Ezra Makes Out

by Meduseld



Category: The Magnificent Seven (TV)
Genre: Allusions to period typical homophobia, Ambiguity, Card Games, Ezra just has a lot of feels and issues, Feelings, First Time, Just let Josiah love you, M/M
Language: English
Status: Completed
Published: 2020-02-01
Updated: 2020-02-01
Packaged: 2021-02-25 17:06:58
Rating: Mature
Warnings: No Archive Warnings Apply
Chapters: 1
Words: 2,297
Publisher: archiveofourown.org
Story URL: https://archiveofourown.org/works/22499533
Author URL: https://archiveofourown.org/users/Meduseld/pseuds/Meduseld
Summary: Sometimes a losing hand is the one you need to win.
Relationships: Josiah Sanchez/Ezra Standish
Kudos: 11





	Ezra Makes Out

Against the windowpanes, still new and shiny as it ever got out West, the rain came down like a song.

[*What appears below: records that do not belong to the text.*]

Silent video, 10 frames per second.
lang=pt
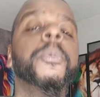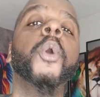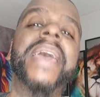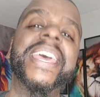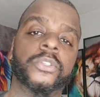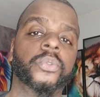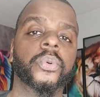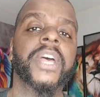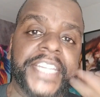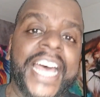com o meu
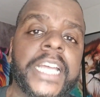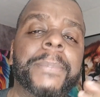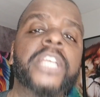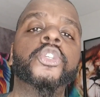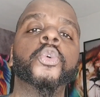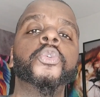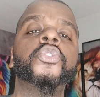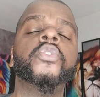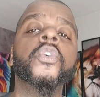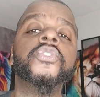método, nada mais
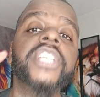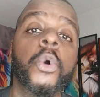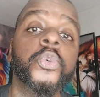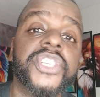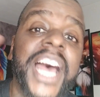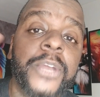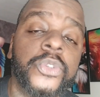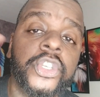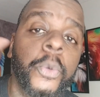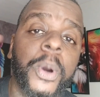justo você
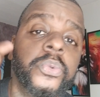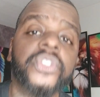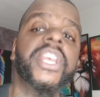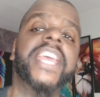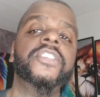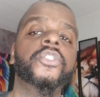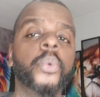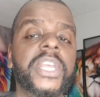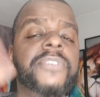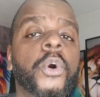usar o seu bom
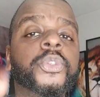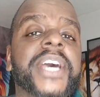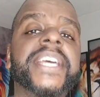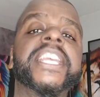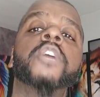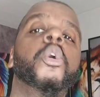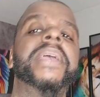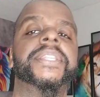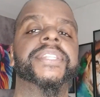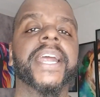senso e voltar aqui
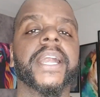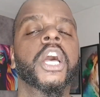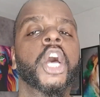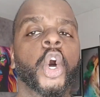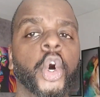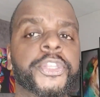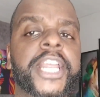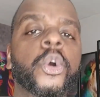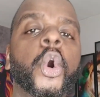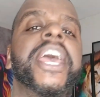comentar
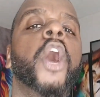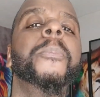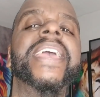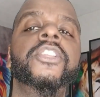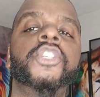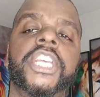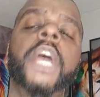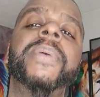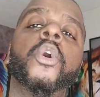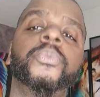Rodrigo, realmente eu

It was cozy now, in the not quite church, the holes in the roof patched by Josiah’s careful hands. The man himself was in front of Ezra, imposing in the way a good clergyman should be.

An image that was instantly ruined by the deck of cards fanned out between them. 

Ezra was losing, so far. Which meant that, all in all, he was winning, from Josiah’s contented sprawl and easy grin. 

Hard to share an enclosed space with a sore loser, that he knew from experience. They were alone, and that was unlikely to change if the rain kept coming down. Even brawlers and gunmen liked to stay out of the wet. 

Just the way Ezra wanted it, if he was honest. And he never was. Not really. He couldn’t say that he’d planned it, exactly, either, but he usually never did. 

Life was about taking opportunities when you found them and a true gambler knew half of the job was keeping a sharp eye open for them. 

He wasn’t in the church by design or by chance. Or in the town itself, for that matter. 

“Got a worrying gleam in that eye, Ezra” Josiah rumbles, sounding more amused than anything. Likely just as happy as suspicious about his lucky streak. 

They weren’t playing for money, a concession Ezra had long since imagined he would give and appeared to grudgingly grant. Josiah had wanted to play for wishes, hopes, prayers. Ezra had laughed. 

First, it had been knickknacks, wood chips left around from the repair work in the church, spare bullets. Which had been part one of the not-plan, patience being essential to part two. 

The rain helped, coming down in the particular New Mexico Territory way, great thundering buckets that did nothing for the lingering afternoon heat. Easy enough to get him to acquiesce to playing for the shirts off their backs, next. 

“Not that anything quite so fit and fine would be of much use to me,” Josiah had laughed and Ezra had smiled easily back. If he had his way, and he usually did, Josiah would find that wasn’t so. He wanted that, at any rate. But he didn’t hope.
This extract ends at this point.